Donnerstag 3.12.2020 – Der Fokus: Haggai 2,1-9 Die zukünftige Herrlichkeit des Tempels - Haggai 2,9Die Gemeinde als Tempel Gottes - Jakob Kroeker  

Die Intentionen Gottes wahrnehmen, dass er aus den Trümmern seiner Wohnungen, ob nun Gebäude oder Gemeinschaften, immer wieder etwas noch herrlicheres machen will

Die Faszination:

Haggai 2,9 Dieser neue Tempel wird viel herrlicher sein als der alte, spricht Jahwe, der allmächtige Gott. Und hier, an diesem Ort schenke ich Frieden und Heil. Das sage ich euch zu. 

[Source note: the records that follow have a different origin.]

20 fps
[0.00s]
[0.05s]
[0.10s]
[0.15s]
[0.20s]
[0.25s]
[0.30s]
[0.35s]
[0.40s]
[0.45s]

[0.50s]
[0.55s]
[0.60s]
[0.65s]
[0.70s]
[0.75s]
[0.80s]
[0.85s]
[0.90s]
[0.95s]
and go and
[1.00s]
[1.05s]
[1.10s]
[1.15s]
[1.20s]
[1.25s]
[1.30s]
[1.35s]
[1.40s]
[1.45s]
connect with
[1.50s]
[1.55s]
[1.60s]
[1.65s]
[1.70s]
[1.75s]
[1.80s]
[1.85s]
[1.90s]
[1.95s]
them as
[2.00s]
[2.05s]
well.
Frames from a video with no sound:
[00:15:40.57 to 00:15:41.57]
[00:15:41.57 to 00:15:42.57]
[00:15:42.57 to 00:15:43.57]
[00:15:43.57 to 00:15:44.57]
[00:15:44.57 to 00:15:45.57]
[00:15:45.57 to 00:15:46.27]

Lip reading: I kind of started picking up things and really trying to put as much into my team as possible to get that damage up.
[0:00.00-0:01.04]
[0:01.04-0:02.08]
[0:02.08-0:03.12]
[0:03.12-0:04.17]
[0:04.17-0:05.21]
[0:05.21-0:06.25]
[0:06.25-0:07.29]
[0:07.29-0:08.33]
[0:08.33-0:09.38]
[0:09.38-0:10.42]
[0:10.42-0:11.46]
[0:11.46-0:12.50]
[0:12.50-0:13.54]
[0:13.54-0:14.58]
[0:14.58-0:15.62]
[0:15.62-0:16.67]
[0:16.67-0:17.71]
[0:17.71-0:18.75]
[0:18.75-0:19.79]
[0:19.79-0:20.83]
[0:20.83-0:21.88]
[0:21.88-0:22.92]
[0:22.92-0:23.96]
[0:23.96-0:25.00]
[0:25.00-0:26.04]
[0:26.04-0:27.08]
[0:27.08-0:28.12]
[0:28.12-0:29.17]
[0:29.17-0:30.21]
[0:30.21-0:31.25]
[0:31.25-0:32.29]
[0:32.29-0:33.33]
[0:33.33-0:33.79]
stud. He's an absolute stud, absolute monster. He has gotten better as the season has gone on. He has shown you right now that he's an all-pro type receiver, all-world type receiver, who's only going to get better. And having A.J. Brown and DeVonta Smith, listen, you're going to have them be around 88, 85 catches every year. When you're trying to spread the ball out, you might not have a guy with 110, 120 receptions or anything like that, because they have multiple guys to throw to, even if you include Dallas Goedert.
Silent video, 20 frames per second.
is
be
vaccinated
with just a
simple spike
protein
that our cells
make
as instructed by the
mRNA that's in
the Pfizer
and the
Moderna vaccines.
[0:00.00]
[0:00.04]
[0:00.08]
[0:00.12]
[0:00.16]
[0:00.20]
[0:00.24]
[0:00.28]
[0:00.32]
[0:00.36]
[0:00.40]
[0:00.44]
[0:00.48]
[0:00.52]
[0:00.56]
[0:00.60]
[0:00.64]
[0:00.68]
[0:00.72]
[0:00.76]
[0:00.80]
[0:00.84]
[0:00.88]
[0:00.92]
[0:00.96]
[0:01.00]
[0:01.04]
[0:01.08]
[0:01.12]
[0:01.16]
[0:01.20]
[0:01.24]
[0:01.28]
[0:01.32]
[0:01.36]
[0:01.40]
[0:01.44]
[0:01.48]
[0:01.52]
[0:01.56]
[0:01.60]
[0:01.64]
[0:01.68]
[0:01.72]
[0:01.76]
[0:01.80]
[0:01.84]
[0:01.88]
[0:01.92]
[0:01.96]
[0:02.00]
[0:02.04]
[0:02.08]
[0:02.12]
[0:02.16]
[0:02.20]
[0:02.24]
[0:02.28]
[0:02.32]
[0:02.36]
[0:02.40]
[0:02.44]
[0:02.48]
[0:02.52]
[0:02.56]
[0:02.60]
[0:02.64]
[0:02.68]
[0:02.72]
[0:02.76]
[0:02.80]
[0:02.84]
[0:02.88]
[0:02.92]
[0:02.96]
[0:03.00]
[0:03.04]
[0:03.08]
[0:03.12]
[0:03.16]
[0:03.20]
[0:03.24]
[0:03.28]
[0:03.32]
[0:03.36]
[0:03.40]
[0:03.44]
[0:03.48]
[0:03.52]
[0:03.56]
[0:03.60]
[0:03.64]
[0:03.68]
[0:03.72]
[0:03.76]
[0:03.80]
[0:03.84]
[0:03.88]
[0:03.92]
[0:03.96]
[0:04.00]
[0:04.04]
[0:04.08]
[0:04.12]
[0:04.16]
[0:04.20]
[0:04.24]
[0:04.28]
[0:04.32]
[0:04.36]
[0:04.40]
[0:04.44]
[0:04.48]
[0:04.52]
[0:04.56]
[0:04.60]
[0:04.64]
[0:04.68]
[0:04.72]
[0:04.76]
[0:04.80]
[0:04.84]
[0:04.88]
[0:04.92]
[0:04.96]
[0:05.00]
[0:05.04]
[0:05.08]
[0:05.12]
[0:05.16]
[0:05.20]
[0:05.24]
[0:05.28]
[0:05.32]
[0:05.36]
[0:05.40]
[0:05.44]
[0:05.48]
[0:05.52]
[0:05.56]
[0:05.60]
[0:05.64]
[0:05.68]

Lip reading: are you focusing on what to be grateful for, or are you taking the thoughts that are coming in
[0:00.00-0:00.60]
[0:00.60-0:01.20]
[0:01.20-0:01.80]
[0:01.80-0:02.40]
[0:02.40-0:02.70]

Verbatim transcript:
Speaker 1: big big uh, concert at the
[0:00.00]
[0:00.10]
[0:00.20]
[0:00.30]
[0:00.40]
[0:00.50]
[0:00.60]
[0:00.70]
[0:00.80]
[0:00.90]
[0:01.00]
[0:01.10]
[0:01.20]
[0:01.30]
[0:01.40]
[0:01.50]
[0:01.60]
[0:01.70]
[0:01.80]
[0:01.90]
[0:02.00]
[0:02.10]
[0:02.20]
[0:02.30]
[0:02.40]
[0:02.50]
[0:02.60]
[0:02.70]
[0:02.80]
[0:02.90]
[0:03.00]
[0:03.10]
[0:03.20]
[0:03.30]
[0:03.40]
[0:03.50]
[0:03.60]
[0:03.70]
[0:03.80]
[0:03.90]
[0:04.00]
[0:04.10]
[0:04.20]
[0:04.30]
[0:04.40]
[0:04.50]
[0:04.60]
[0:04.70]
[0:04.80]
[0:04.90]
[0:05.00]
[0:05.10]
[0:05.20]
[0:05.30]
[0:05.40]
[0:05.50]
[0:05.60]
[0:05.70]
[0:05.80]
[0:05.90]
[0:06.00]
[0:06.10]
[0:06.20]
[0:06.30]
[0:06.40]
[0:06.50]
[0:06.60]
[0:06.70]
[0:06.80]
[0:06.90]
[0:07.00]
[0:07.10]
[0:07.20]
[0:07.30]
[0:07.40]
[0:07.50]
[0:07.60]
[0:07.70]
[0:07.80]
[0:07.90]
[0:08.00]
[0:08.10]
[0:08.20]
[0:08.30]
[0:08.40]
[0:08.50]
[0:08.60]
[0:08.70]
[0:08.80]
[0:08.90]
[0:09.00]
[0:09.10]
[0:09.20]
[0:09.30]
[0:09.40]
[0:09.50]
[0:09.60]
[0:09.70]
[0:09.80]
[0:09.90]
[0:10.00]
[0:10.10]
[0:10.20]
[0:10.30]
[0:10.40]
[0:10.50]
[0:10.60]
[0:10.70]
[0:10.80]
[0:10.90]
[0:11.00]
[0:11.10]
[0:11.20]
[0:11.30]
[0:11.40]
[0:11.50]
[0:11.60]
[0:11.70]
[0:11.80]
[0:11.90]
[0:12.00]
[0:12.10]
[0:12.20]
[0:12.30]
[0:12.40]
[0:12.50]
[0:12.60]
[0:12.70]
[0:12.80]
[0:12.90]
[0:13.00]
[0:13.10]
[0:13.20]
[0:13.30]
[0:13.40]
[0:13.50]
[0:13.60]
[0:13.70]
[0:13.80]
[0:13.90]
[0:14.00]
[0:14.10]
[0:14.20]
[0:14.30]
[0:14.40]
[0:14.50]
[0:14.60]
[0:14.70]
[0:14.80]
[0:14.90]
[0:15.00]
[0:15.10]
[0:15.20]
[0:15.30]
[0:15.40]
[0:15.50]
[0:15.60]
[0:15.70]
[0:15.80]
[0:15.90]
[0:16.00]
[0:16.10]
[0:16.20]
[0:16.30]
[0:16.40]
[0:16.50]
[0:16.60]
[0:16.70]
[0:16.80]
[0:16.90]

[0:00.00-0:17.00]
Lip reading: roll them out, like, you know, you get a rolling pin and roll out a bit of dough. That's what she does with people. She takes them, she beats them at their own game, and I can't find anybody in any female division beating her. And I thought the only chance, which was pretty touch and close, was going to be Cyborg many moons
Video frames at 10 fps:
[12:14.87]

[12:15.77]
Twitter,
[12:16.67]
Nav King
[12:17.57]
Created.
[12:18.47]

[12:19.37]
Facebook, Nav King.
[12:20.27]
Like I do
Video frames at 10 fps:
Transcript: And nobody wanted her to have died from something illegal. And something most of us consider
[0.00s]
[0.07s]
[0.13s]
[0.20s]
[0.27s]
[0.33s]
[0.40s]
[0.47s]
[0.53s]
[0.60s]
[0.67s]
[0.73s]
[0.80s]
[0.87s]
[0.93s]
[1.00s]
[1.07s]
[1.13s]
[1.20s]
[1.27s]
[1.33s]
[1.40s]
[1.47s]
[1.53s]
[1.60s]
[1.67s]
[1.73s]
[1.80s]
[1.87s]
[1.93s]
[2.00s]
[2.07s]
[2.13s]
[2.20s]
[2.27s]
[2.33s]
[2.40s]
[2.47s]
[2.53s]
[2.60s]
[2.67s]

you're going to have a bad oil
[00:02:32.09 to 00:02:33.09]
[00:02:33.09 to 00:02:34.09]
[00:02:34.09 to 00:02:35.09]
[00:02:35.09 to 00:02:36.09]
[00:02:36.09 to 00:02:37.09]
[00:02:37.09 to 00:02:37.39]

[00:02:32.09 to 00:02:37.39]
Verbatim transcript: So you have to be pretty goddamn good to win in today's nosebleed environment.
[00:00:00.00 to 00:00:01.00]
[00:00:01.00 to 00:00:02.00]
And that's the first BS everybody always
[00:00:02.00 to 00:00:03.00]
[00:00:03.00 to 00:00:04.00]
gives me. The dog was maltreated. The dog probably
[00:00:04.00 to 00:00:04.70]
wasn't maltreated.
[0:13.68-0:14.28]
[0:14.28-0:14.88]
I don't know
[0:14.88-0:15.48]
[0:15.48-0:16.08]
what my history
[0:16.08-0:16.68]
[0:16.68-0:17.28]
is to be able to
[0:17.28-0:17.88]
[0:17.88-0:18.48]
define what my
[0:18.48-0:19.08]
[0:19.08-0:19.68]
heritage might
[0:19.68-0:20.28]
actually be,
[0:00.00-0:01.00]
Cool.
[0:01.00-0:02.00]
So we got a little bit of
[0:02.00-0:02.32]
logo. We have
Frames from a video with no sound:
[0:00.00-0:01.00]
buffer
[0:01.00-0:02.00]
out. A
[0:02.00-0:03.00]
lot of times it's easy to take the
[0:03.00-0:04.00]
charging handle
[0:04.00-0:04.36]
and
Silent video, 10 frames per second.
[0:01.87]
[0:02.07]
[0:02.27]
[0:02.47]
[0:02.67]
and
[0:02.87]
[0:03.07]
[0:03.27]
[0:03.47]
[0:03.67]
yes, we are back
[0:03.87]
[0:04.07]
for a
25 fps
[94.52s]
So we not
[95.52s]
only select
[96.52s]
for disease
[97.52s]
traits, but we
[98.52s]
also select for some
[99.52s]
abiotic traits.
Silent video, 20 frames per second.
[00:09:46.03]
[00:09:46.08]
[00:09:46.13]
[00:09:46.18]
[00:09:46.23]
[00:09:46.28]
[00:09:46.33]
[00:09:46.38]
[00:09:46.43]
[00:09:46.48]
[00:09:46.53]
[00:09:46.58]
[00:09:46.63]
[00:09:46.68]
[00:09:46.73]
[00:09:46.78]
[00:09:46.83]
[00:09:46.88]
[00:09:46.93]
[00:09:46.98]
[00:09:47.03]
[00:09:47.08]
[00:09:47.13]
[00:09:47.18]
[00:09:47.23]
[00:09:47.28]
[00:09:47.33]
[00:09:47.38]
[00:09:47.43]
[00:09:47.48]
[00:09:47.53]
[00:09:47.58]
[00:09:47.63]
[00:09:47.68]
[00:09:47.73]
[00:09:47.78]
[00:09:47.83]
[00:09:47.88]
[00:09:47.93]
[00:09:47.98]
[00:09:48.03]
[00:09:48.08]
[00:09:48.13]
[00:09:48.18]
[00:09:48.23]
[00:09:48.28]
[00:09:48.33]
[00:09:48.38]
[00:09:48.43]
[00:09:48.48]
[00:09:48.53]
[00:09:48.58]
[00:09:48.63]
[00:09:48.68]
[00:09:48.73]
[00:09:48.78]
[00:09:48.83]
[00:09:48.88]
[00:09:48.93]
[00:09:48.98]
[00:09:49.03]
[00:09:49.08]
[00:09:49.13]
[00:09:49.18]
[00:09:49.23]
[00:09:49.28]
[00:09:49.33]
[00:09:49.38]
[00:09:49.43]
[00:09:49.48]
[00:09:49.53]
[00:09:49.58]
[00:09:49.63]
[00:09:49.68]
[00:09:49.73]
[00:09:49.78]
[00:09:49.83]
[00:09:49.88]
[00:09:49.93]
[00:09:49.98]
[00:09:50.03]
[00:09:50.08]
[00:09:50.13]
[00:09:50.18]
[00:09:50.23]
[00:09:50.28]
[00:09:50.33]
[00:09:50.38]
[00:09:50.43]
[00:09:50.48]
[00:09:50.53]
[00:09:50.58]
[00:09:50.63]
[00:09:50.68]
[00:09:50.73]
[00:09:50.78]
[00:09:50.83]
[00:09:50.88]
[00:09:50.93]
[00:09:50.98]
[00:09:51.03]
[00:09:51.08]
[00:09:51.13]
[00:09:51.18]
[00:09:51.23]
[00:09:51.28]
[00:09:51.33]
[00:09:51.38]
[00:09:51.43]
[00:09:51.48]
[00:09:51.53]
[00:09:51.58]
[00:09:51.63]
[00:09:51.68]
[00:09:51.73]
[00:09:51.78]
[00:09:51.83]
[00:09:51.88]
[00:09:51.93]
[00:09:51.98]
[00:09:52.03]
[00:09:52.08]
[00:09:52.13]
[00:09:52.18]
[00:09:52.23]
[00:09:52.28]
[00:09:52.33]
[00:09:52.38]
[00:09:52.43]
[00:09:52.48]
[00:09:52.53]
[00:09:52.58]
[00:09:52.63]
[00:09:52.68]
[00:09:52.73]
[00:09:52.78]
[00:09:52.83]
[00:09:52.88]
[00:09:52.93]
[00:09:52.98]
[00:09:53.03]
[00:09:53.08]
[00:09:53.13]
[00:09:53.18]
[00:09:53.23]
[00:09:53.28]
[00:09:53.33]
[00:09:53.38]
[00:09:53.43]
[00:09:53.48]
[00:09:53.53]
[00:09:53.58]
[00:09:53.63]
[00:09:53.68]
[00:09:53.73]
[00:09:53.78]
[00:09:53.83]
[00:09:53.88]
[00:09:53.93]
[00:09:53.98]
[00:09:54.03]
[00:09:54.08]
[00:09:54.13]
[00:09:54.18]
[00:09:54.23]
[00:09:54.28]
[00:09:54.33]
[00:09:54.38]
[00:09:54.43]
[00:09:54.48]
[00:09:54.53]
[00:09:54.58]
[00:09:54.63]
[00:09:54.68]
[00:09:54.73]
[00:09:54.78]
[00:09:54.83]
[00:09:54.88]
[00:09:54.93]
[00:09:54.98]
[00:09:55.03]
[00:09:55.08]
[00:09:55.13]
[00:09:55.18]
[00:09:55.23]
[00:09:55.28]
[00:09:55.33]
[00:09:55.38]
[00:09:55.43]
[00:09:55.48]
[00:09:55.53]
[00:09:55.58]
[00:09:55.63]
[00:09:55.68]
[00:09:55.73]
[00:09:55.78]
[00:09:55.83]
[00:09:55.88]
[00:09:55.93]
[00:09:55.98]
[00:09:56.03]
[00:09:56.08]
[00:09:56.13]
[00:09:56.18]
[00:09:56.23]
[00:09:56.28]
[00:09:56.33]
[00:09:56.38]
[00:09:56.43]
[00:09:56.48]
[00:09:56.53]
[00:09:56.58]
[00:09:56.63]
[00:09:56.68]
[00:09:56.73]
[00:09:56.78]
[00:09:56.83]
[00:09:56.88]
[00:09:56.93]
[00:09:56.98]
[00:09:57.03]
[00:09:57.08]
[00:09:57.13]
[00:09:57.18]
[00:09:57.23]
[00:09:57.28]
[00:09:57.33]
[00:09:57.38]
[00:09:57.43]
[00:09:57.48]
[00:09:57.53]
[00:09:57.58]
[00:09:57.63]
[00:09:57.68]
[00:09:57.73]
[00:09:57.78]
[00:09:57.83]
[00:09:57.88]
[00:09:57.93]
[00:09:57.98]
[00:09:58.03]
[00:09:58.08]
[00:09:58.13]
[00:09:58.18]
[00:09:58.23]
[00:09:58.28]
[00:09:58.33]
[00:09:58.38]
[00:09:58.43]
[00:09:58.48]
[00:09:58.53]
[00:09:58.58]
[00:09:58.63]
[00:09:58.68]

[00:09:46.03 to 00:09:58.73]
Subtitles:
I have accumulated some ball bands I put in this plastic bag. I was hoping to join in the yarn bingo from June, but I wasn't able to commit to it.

Der neue Tempel blieb an Herrlichkeit gegen jenen zurück, durch welche der erste Tempel in den Glanztagen Salomos erfüllt worden war. Aber was der Tempel nicht sein konnte, das Volk, die Gemeinde gewann an Herrlichkeit. Die israelitische Gemeinde war nicht umsonst in den Feuerofen von Babel geworfen und daselbst geläutert worden. Manche Schlacken, die das Volk vor der Gefangenschaft in sich trug, hat es nach der Gefangenschaft nicht mehr gehabt. Man bezeichnet das Zeitalter des Judentums seit der Gefangenschaft als das Zeitalter des Gebets. Man behauptet, es ist nie von einem Volk als Ganzes so viel gebetet worden wie damals vom jüdischen. - Es wird auch uns vielfach nicht anders ergehen, wie dem jüdischen Volke damals. Werden wir uns Gott zur Verfügung stellen und zur Mitarbeit bereit sein und anfangen, aus den Trümmern der Vergangenheit ein Neues zu bauen, so wird auch uns das, was unter unseren Händen entsteht, so klein und unvollkommen, so voller Mängel und Fehler vorkommen. - Wer Geschichte kennt und die damit verbundene Heilsgeschichte, der weiß, dass Gott noch immer nach dem Gesetz gehandelt hat, dass Er die Herrlichkeit des Neuen grösser werden ließ, als die Herrlichkeit des Vergangenen gewesen war. Jakob Kroeker aus Evangeliums.net

Ja mein Gott, mein Schicksal war es nicht direkt, sondern meist indirekt im Gebet die Gemeinden und die Ökumene zu fördern, denen ich angehörte. Es ist sehr ermutigend, dass die Herrlichkeiten Deiner Gemeinschaften zunehmen. Ja das soll geschehen. Lehre mich besser dafür zu arbeiten, dass die Herrlichkeiten zu meiner Zeit, aber auch in der Zukunft noch zunehmen, die Du hervorbringen kannst.